How to complete this task:
Please copy the records exactly as they appear, with all pictures left out.
[Information given — start]
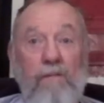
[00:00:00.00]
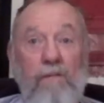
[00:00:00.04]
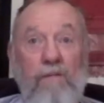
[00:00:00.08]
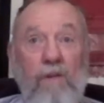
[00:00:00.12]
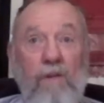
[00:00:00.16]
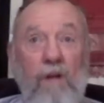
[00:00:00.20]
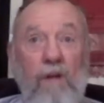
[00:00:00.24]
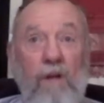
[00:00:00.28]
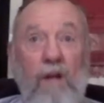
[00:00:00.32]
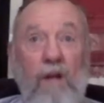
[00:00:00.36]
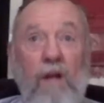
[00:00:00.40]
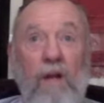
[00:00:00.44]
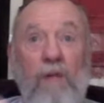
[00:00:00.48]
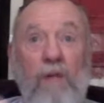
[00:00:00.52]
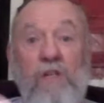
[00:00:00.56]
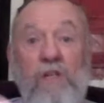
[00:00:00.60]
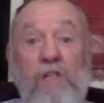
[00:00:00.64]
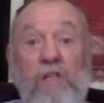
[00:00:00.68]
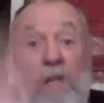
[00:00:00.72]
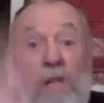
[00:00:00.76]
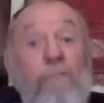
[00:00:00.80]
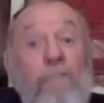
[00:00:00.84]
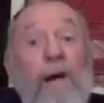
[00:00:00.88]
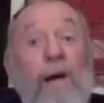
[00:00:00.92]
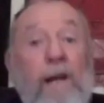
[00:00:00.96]
You know, and it was the
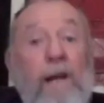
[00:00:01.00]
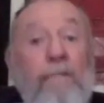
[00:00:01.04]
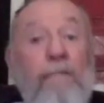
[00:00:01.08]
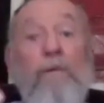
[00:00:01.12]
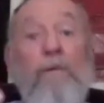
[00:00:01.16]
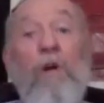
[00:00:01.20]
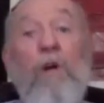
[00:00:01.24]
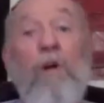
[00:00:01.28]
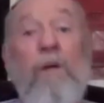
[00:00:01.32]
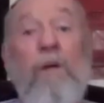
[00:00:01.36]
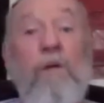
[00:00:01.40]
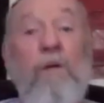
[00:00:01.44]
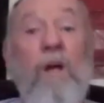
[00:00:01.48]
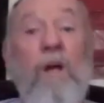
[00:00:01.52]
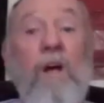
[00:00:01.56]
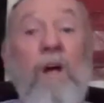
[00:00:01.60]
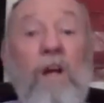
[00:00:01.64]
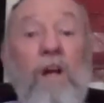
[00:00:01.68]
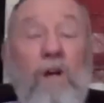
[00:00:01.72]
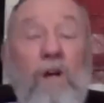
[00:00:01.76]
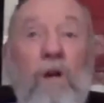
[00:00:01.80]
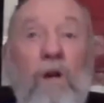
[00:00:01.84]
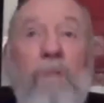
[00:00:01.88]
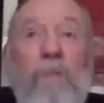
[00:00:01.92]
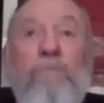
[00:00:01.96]
same back in Ponty. You
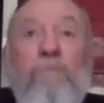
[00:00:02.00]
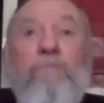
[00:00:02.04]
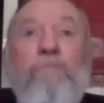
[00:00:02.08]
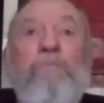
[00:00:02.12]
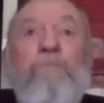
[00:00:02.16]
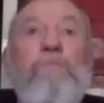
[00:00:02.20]
know, like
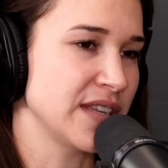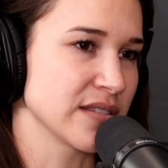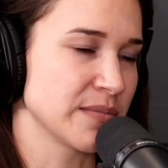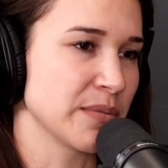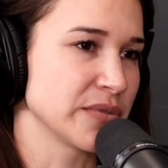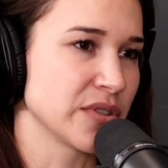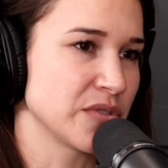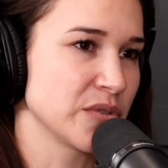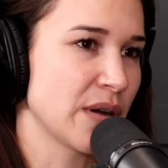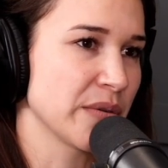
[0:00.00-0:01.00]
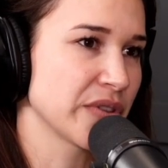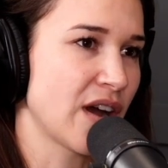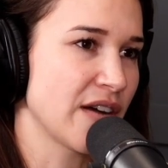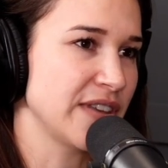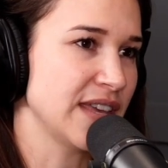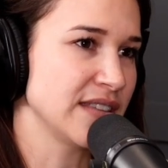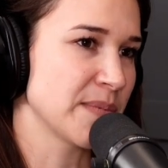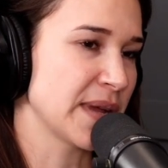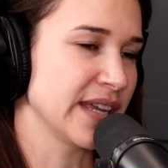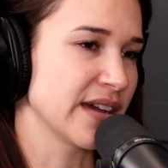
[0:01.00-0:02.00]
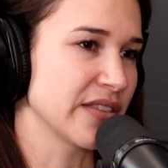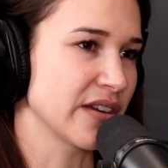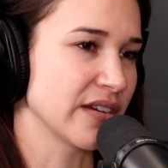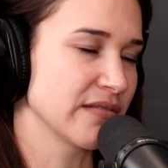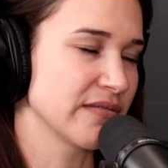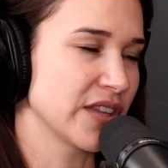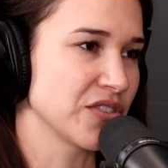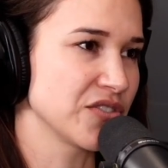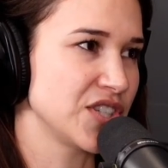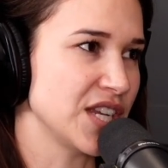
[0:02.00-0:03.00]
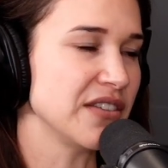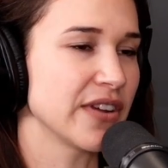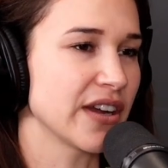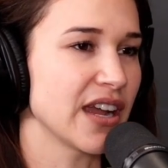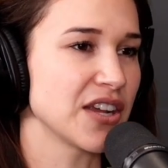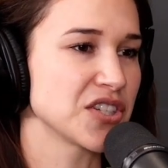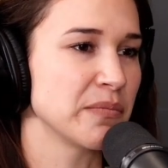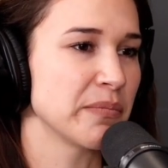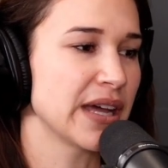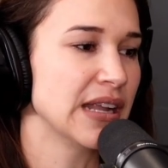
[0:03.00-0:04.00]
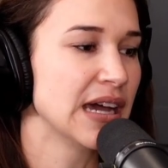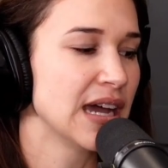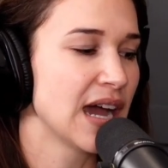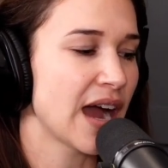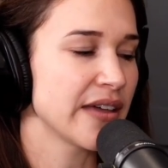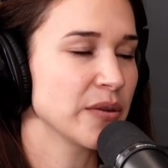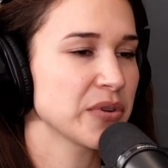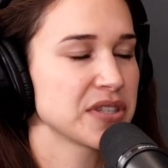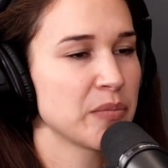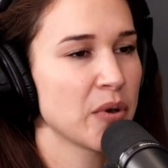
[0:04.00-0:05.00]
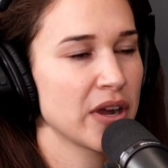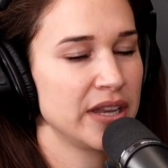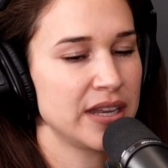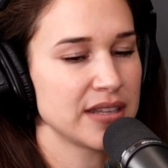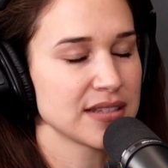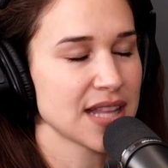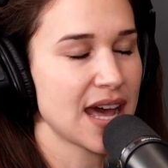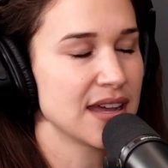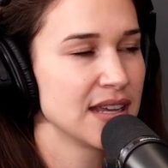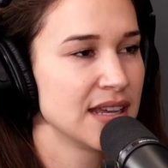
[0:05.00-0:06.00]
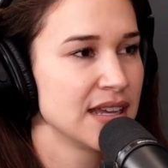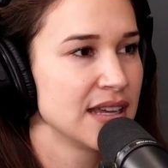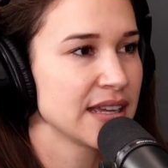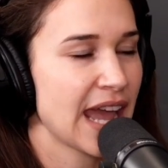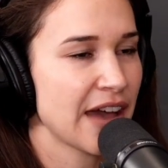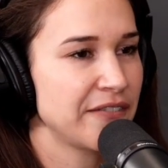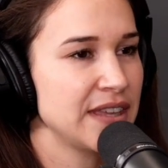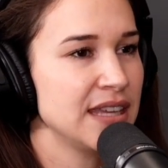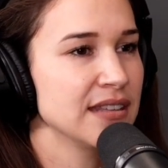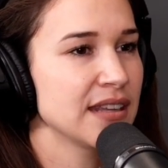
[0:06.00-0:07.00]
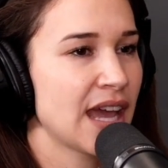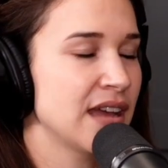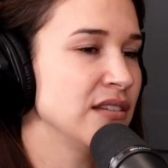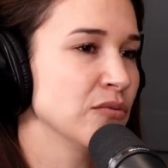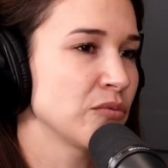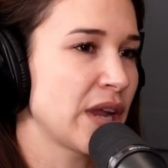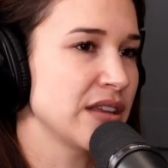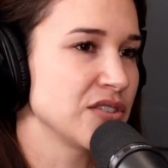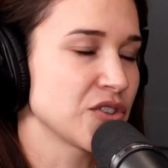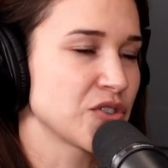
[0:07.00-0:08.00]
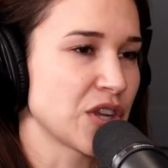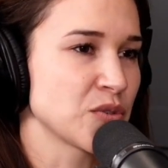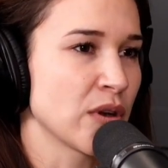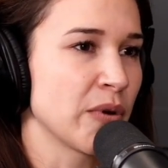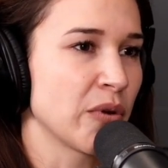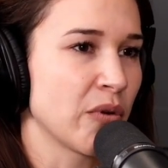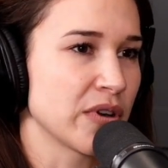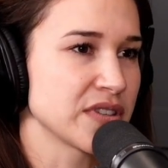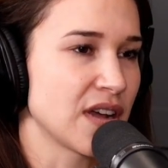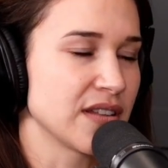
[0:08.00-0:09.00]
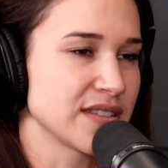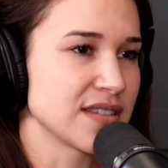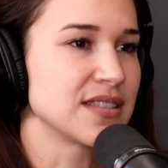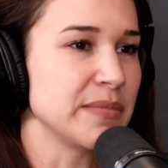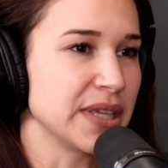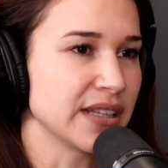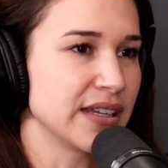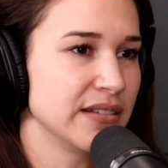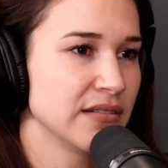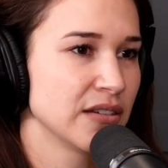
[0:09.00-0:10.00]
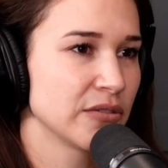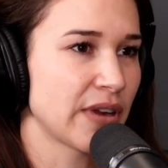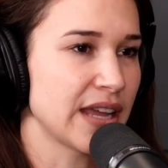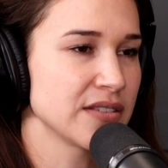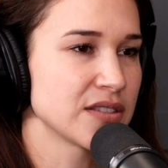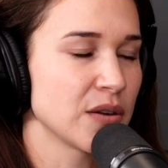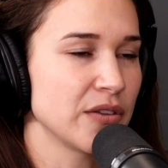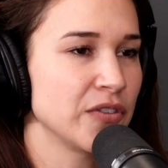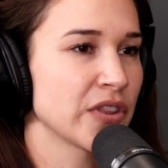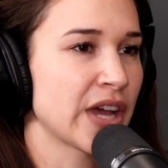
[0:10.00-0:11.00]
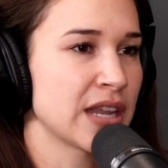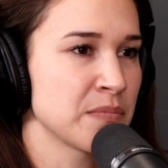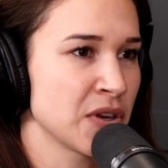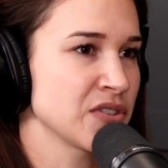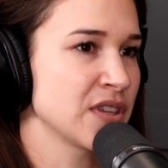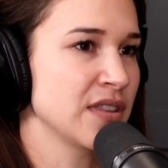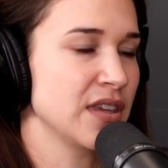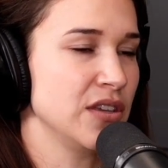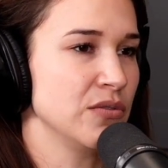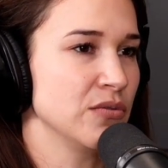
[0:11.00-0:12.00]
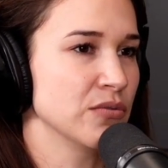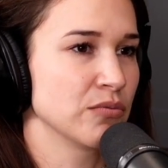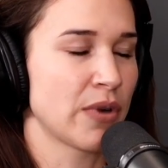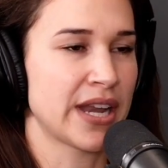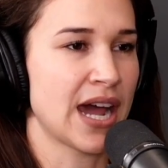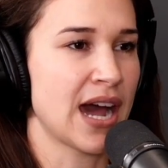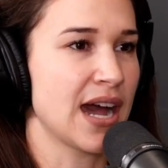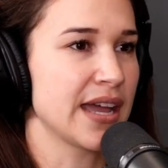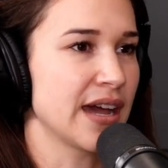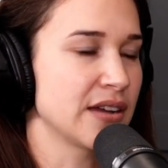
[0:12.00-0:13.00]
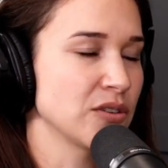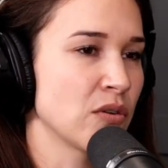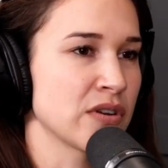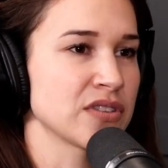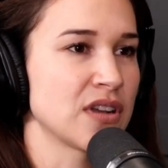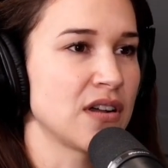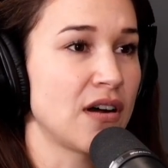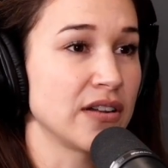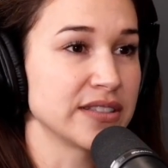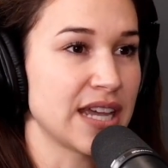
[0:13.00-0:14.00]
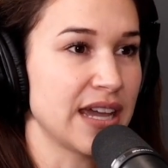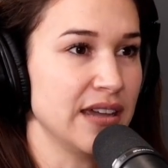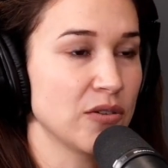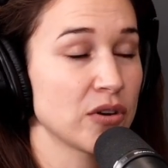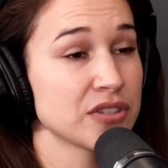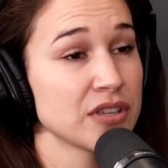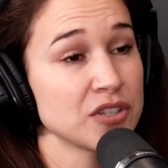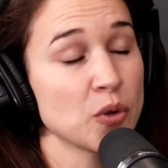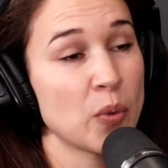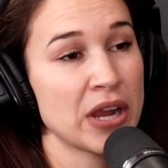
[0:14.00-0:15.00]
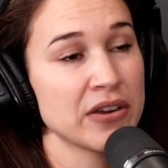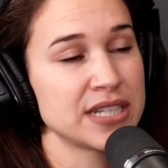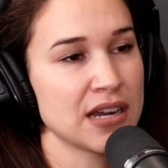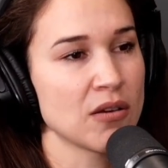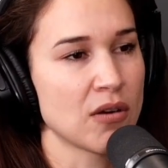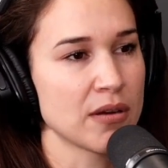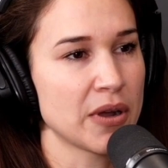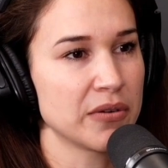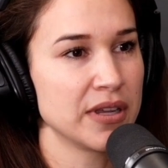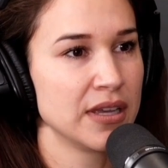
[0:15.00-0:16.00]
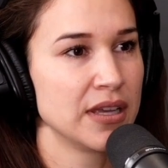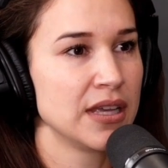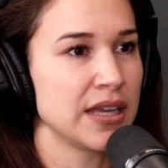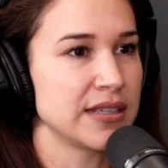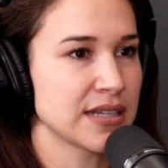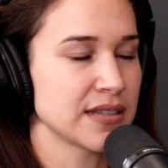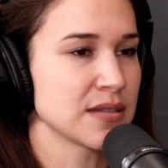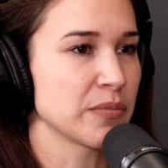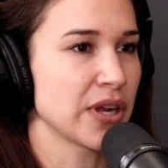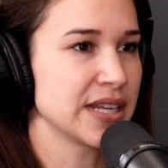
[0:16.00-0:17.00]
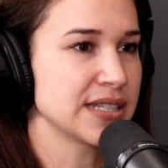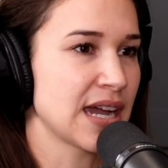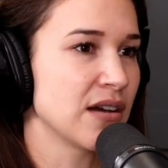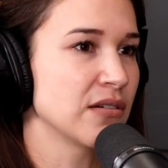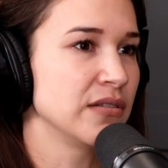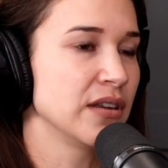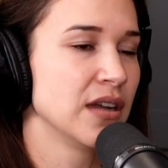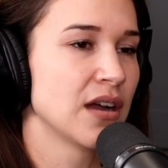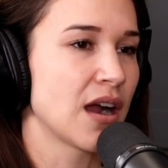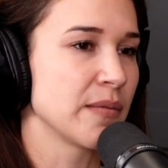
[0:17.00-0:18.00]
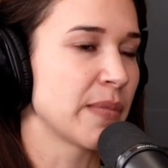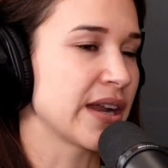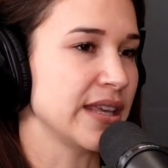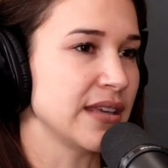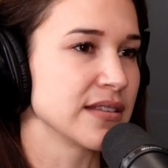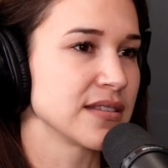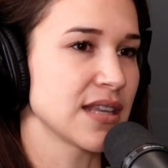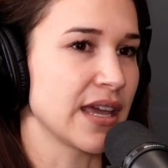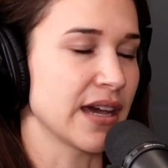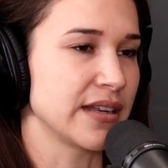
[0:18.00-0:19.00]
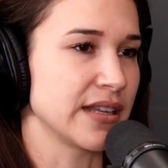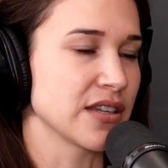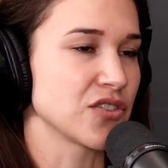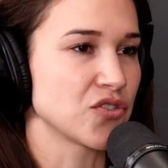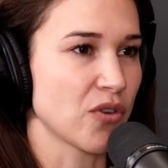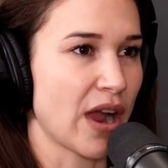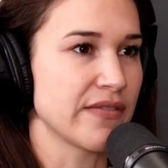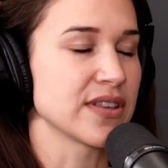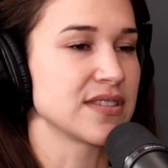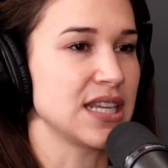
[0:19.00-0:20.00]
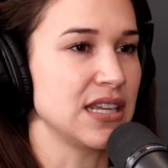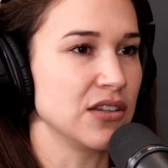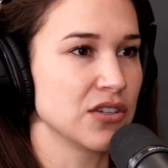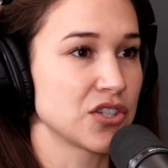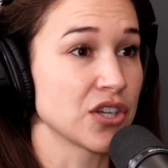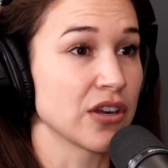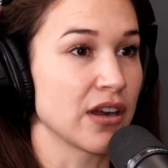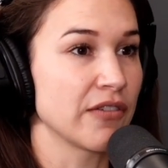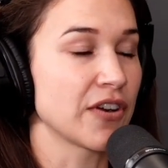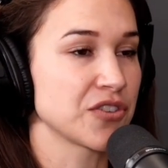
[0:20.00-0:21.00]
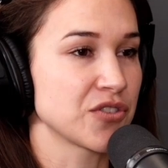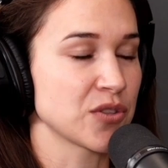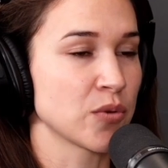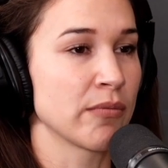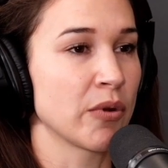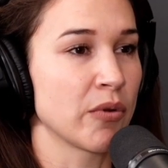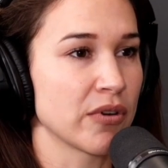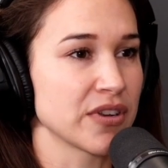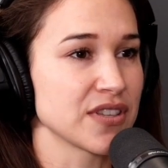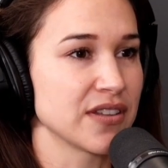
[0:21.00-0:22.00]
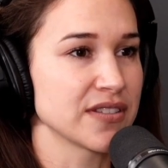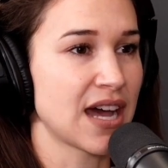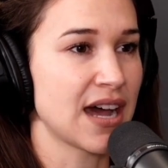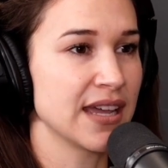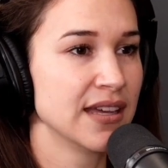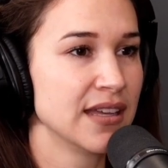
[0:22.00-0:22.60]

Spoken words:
Some people don't do well with coffee depending on their gene variation. But I think what's important is that caffeine can raise your stress hormone cortisol. It's a stimulant, right? So if you're the kind of person that you run high on cortisol all day, cortisol is your wear and tear hormone. It tends to break down our bodies and it does drive us to eat sugar if our stress hormone cortisol is high.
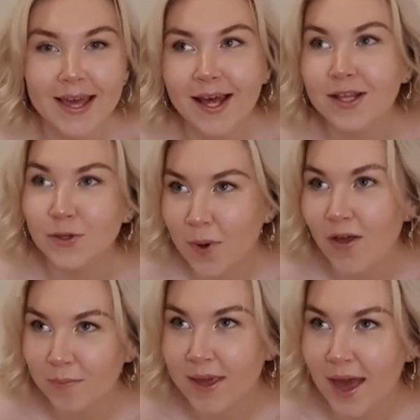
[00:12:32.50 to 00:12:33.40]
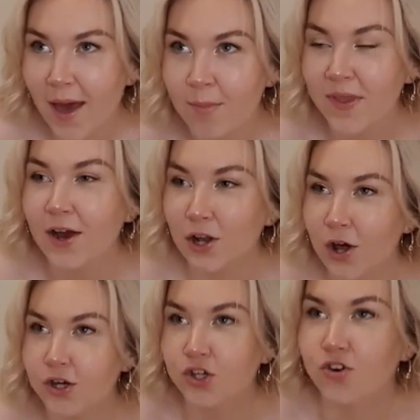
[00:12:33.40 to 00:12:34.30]
at 12 p.m. when that
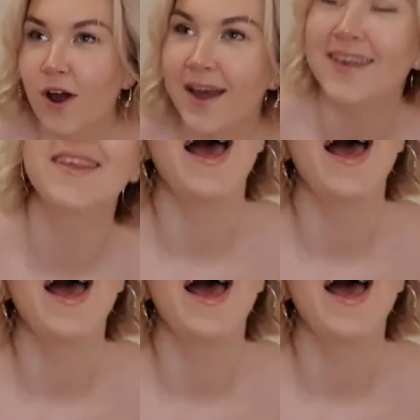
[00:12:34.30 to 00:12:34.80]
clock strikes.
[Information given — finish]
Expected answer:
[00:00:00.00]
[00:00:00.04]
[00:00:00.08]
[00:00:00.12]
[00:00:00.16]
[00:00:00.20]
[00:00:00.24]
[00:00:00.28]
[00:00:00.32]
[00:00:00.36]
[00:00:00.40]
[00:00:00.44]
[00:00:00.48]
[00:00:00.52]
[00:00:00.56]
[00:00:00.60]
[00:00:00.64]
[00:00:00.68]
[00:00:00.72]
[00:00:00.76]
[00:00:00.80]
[00:00:00.84]
[00:00:00.88]
[00:00:00.92]
[00:00:00.96]
You know, and it was the
[00:00:01.00]
[00:00:01.04]
[00:00:01.08]
[00:00:01.12]
[00:00:01.16]
[00:00:01.20]
[00:00:01.24]
[00:00:01.28]
[00:00:01.32]
[00:00:01.36]
[00:00:01.40]
[00:00:01.44]
[00:00:01.48]
[00:00:01.52]
[00:00:01.56]
[00:00:01.60]
[00:00:01.64]
[00:00:01.68]
[00:00:01.72]
[00:00:01.76]
[00:00:01.80]
[00:00:01.84]
[00:00:01.88]
[00:00:01.92]
[00:00:01.96]
same back in Ponty. You
[00:00:02.00]
[00:00:02.04]
[00:00:02.08]
[00:00:02.12]
[00:00:02.16]
[00:00:02.20]
know, like
[0:00.00-0:01.00]
[0:01.00-0:02.00]
[0:02.00-0:03.00]
[0:03.00-0:04.00]
[0:04.00-0:05.00]
[0:05.00-0:06.00]
[0:06.00-0:07.00]
[0:07.00-0:08.00]
[0:08.00-0:09.00]
[0:09.00-0:10.00]
[0:10.00-0:11.00]
[0:11.00-0:12.00]
[0:12.00-0:13.00]
[0:13.00-0:14.00]
[0:14.00-0:15.00]
[0:15.00-0:16.00]
[0:16.00-0:17.00]
[0:17.00-0:18.00]
[0:18.00-0:19.00]
[0:19.00-0:20.00]
[0:20.00-0:21.00]
[0:21.00-0:22.00]
[0:22.00-0:22.60]

Spoken words:
Some people don't do well with coffee depending on their gene variation. But I think what's important is that caffeine can raise your stress hormone cortisol. It's a stimulant, right? So if you're the kind of person that you run high on cortisol all day, cortisol is your wear and tear hormone. It tends to break down our bodies and it does drive us to eat sugar if our stress hormone cortisol is high.
[00:12:32.50 to 00:12:33.40]
[00:12:33.40 to 00:12:34.30]
at 12 p.m. when that
[00:12:34.30 to 00:12:34.80]
clock strikes.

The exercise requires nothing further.